I drove to the Santa Ana River mouth to see what was happening and noted that the tern colony had a lot of vegetation in it. The Amigos de Bolsa Chica clear nonnative plants off the tern islands at Bolsa Chica prior to the arrival of the birds from South America. I wondered if David Pryor did the same thing with the tern colony at Huntington State Beach. I called him and offered the services of my Orange County Conservation Corps crew. The call couldn’t have come at a better time. David was getting ready to do a major weed removal project outside the tern colony fence to keep weeds from spreading inside the fenced area.

I get a new corps crew every two weeks. The program allows young adults to develop job skills while helping the community and the environment. In the classroom, I teach the corps members about biology, ecology, habitats and conservation. Then I take them into the field for their first exposure to conservation work. After that, they go to a regular work crew and I get another batch of young adults to put through orientation.

I brought my work crew of nine new corps members to the tern colony last Thursday to meet David and his crew of six from State Parks. I would have had 10 corps members, but unfortunately, one of them had been stabbed after work the day before in a gang-related fight. The fight was a violation of his probation, and he’ll be going back to juvenile hall once he’s out of the hospital. It brought home to me once again how vulnerable these young people are as they try to improve their lives.

I like to mix fieldwork with education. As part of that educational experience, David gave my corps members a nice lecture about endangered California least terns, and also talked about ocean currents and sand movement. He pointed out that sand moves south along the beach with winter storms and drifts back north in the summer. As the sand moves, ocean inlets are often silted closed. Oxygen levels decline with lack of flushing, and the invertebrates and fish sometimes die.

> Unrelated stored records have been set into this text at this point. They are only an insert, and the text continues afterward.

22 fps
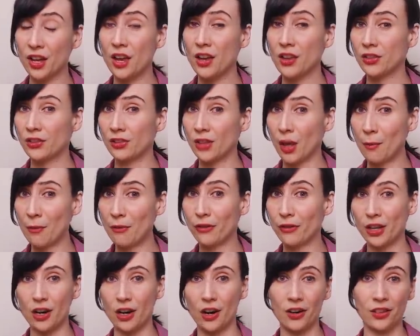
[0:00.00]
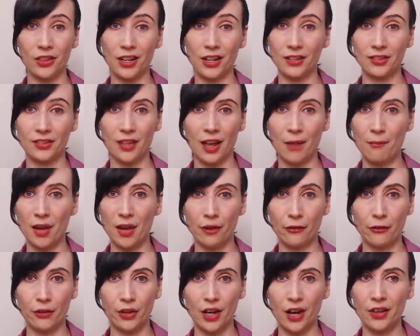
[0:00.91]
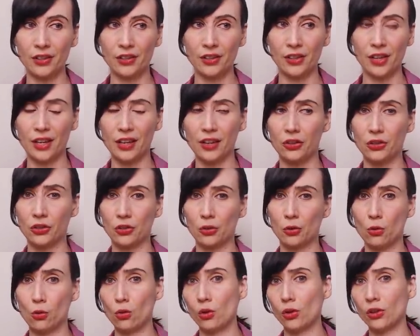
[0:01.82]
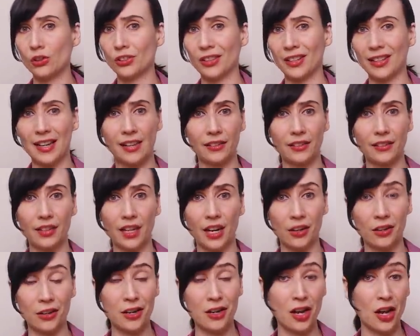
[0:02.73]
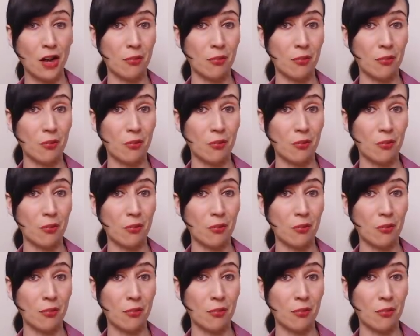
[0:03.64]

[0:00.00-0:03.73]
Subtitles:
some of it on things that benefit us, like schools and healthcare,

Because the sand is constantly shifting, inlet monitoring and reopening is often necessary.

After my corps members and I had pulled up and bagged two pickup trucks full of nonnative sea rocket, Crete weed, and devil’s thorn, we hiked up the Santa Ana River to Talbert Marsh. The bulldozers had been working and the wetlands were getting some flushing, but the outlet was still not flowing freely. We found many dead cloudy bubble snails, a consequence of a marsh that had gone too long without flushing. We finished our day by visiting the life-filled tide pools at Crystal Cove, something new corps members always enjoy. Most of them have never seen tide pools before, and they love this part of the educational experience.

This is a terrific example of how our community can work together to protect and care for our local wetlands. The wetlands will heal themselves, the snails will recover and another group of young people got to experience the healing power of nature.